ENNA – Il futuro dell’Enna Calcio è appeso a un filo e il tempo stringe. Di fronte alla chiara comunicazione della società, che ha annunciato di non poter affrontare un altro campionato con l’assetto attuale e di voler “passare il testimone”, la politica locale scende in campo. Gaetano Di Maggio, esponente del centrodestra ennese, ha diramato una nota stampa nella quale lancia un appello accorato e una proposta concreta per evitare che la squadra arrivi al capolinea: convocare immediatamente un’assemblea cittadina che riunisca tutte le forze della comunità per trovare una soluzione condivisa e sostenibile.
Nella sua nota, Di Maggio riconosce innanzitutto i meriti dell’attuale dirigenza: “La società ha detto chiaramente che non può affrontare un altro campionato con l’assetto societario odierno. Ha detto chiaramente di avere tutta l’intenzione di passare il testimone dopo tanti anni di sacrifici e, diciamo anche, di soddisfazioni”. Un tributo al lavoro del duo Stompo-Montesano che, si legge, “grazie alla loro capacità manageriale, ha portato l’Enna a raggiungere traguardi insperati, che non si vivevano da tantissimo tempo”. L’ultimo di questi traguardi è stata “una salvezza tanto faticata quanto prestigiosa” nel campionato appena concluso.
Ma ora, sottolinea Di Maggio, “bisogna fare i conti con il futuro. Per l’Enna il futuro è oggi”. L’urgenza è dettata da scadenze improrogabili: “Non ci sono molti margini di tempo, dato che la scadenza per l’iscrizione è ormai alle porte”. L’esponente politico mette da parte le voci e le indiscrezioni, affermando: “Non voglio parlare di presunti compratori o pseudo magnati, poiché la società è stata molto chiara, anche, sotto questo aspetto”.

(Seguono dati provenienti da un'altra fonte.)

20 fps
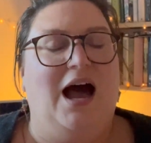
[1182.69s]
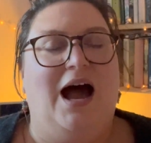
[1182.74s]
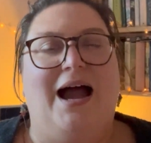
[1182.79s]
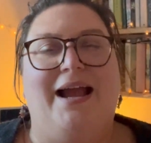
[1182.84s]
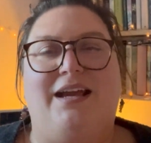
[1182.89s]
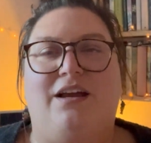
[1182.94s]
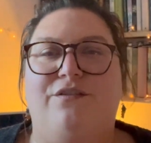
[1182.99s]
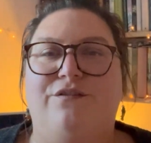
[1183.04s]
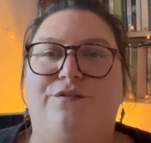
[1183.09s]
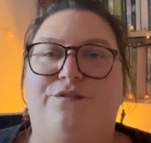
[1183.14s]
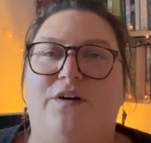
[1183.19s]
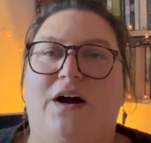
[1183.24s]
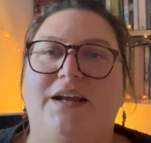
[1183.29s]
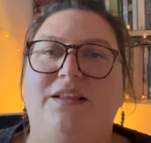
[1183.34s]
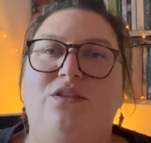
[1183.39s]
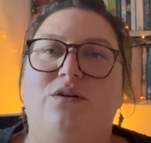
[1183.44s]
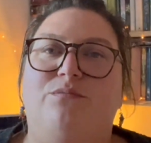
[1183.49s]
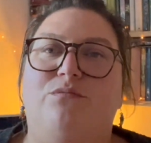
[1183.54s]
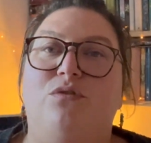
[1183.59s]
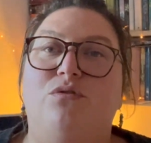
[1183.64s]
I can
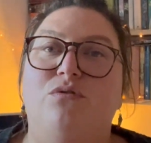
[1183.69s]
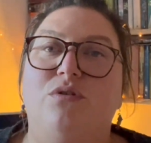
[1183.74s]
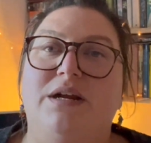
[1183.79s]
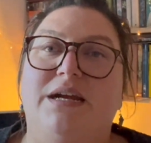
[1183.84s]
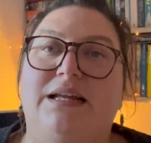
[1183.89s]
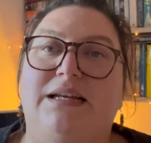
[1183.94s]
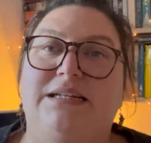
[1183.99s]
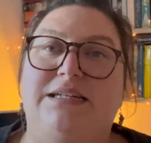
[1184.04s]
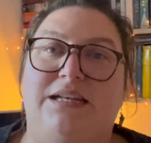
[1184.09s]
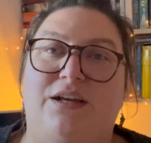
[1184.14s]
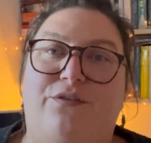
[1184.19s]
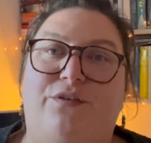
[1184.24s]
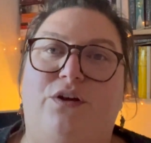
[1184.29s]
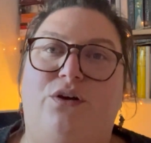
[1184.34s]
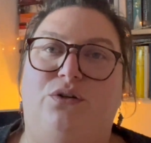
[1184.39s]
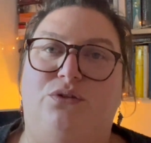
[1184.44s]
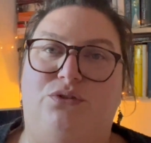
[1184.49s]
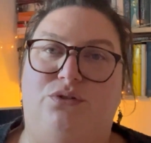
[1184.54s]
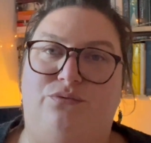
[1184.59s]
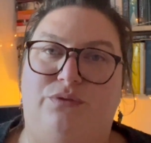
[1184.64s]
find them really
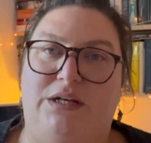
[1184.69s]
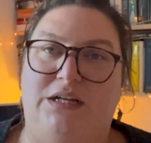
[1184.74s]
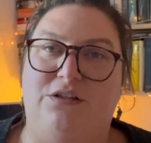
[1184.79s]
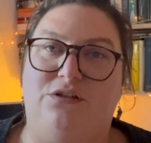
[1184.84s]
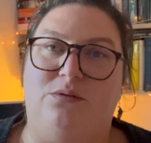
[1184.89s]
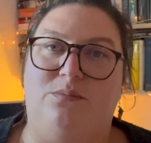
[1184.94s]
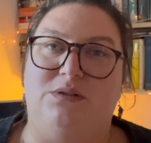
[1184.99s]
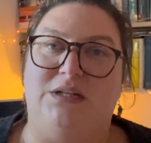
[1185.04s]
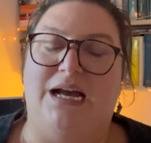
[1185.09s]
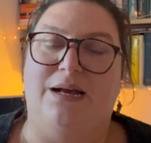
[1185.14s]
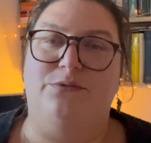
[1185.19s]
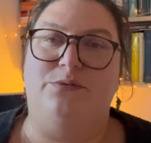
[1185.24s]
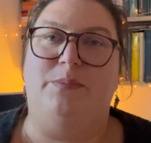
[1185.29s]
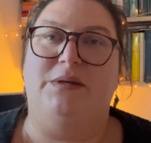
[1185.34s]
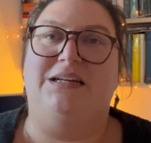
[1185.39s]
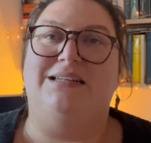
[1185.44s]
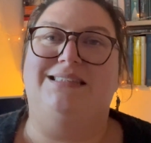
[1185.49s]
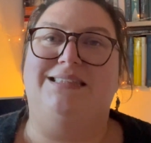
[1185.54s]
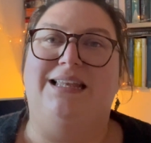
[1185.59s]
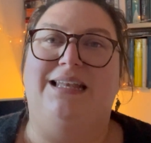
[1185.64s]
difficult to read sometimes
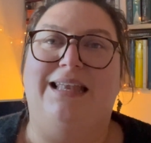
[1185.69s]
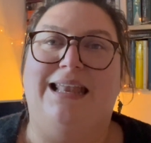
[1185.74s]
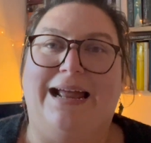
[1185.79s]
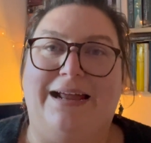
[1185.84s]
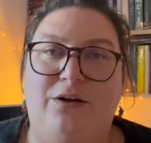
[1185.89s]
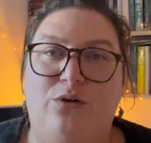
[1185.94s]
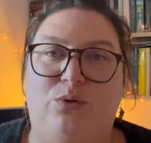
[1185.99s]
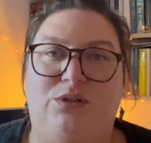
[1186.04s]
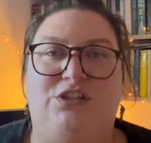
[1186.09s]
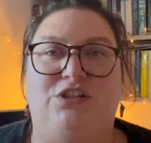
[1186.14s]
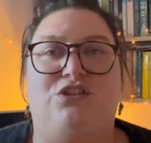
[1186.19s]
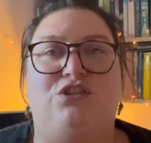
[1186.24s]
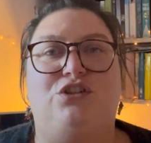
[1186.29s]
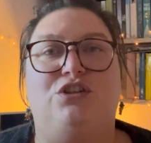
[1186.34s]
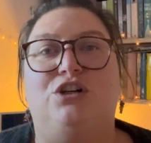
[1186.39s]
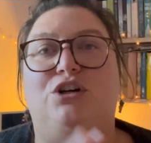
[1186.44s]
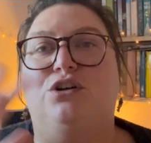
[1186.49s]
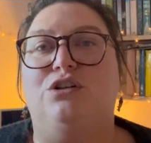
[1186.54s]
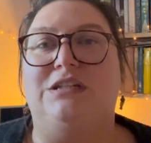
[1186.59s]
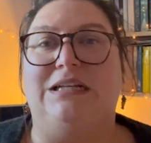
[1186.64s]
because the language is
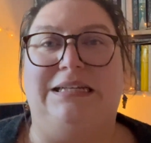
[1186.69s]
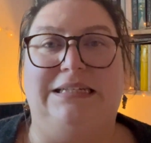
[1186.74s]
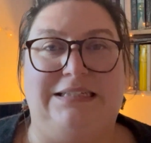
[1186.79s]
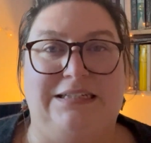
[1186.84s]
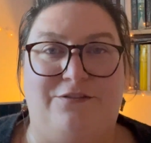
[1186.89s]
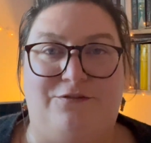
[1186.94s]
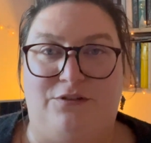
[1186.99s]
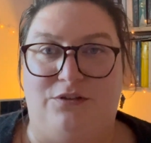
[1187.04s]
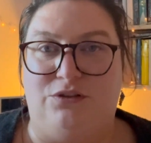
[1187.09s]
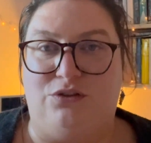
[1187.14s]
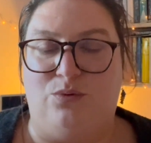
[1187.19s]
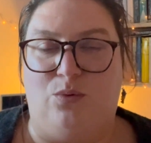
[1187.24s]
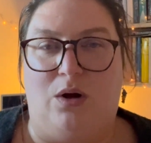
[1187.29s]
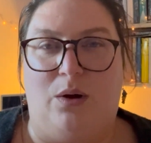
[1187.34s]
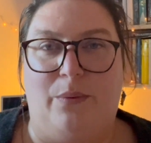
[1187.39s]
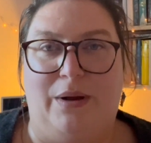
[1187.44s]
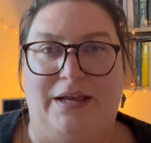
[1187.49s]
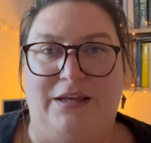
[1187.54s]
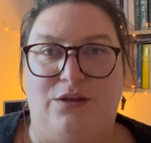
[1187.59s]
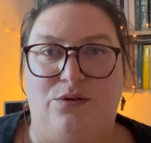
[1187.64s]
totally different to what
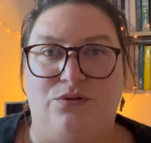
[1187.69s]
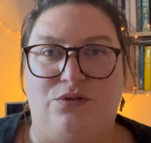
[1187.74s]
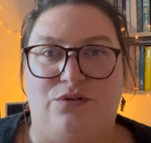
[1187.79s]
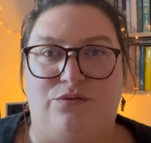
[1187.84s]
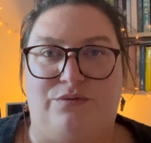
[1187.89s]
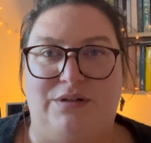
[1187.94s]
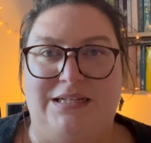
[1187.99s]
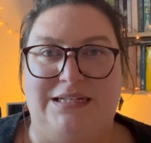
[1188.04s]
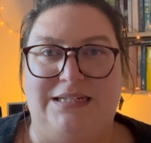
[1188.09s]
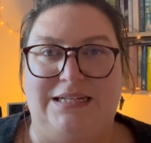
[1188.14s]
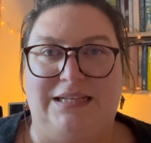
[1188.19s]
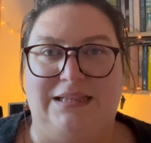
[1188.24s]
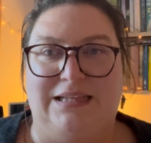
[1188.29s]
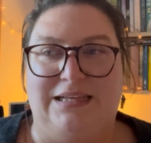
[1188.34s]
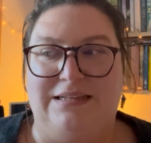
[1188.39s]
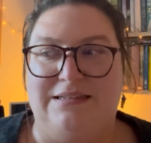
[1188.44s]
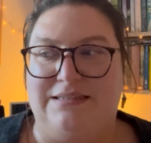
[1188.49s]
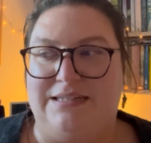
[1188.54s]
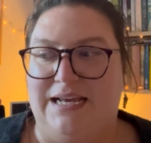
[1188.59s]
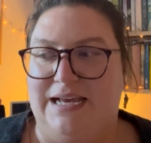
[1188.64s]
we're used to reading
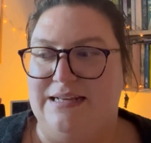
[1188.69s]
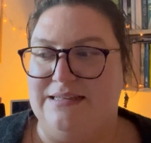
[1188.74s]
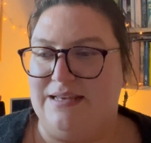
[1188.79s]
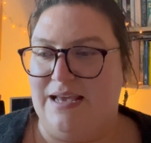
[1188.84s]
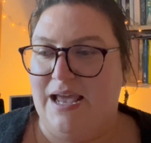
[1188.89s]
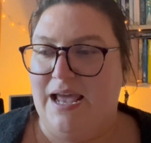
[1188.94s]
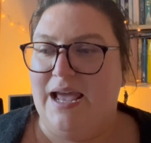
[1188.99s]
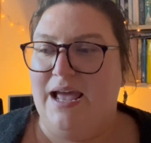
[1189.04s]
these days.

L’Angoscia dei Tifosi e le Estati di Passione Di Maggio si fa portavoce dell’ansia che attanaglia la tifoseria ennese, ponendo una serie di domande che riflettono l’incertezza del momento: “Allora cosa fare se nessuno subentra e nessuno prosegue? L’Enna è arrivata realmente al capolinea? C’è tempo per aspettare reali cordate o compratori per continuare a sopravvivere? E se questo non dovesse verificarsi?”. “Il popolo gialloverde vive nell’angoscia questi momenti, ripetendosi sempre questi e mille altri quesiti”, prosegue la nota, ricordando come le stagioni calde siano diventate un appuntamento fisso con l’ansia: “L’estate per i tifosi dell’Enna rappresenta ormai un dramma ogni anno. Una volta per aspettare il ripescaggio. Una volta per capire se si può giocare al Gaeta o no. Quest’anno invece l’interrogativo più grande”.
La Proposta Concreta: Assemblea, Azionariato Popolare e Ruolo di Comune e Imprenditori Di fronte a questo stallo, la proposta di Di Maggio è netta: “Io credo che bisognerebbe intervenire con determinazione e celerità invece di aspettare gli eventi”. La soluzione indicata è chiara: “Il sindaco potrebbe organizzare un’assemblea dove comune, società, tifosi e imprenditori locali possano confrontarsi per capire tutti insieme come superare questo momento”.
All’interno di questa assemblea pubblica, secondo Di Maggio, si dovrebbero esplorare soluzioni concrete già emerse nel dibattito cittadino. In primis, l’azionariato popolare: “Si è parlato di azionariato popolare. Benissimo, realizziamolo. Permettiamo a tanti tifosi ennesi, che vogliono dare un proprio contributo economico, di entrare attivamente in società”. Un altro appello è rivolto al tessuto produttivo locale: “Gli imprenditori locali dicano che tipo di supporto possono o vogliano dare”. Infine, un ruolo attivo per l’amministrazione comunale: “Il comune faccia la sua parte cercando di organizzare il tutto ed ove ci fossero delle spettanze dell’ente nei confronti della società Enna, proporre o chiedere un piano di rientro spalmato nel tempo”. Questa proposta di rateizzazione di eventuali debiti del Comune verso il club potrebbe rappresentare una vitale iniezione di liquidità.
L’appello finale di Gaetano Di Maggio è un richiamo alla responsabilità collettiva e all’amore per i colori gialloverdi: “Non aspettiamo che arrivi il fatidico salvatore della patria. Organizziamoci e mettiamoci tutti insieme per salvare un sogno… il nostro sogno gialloverde”.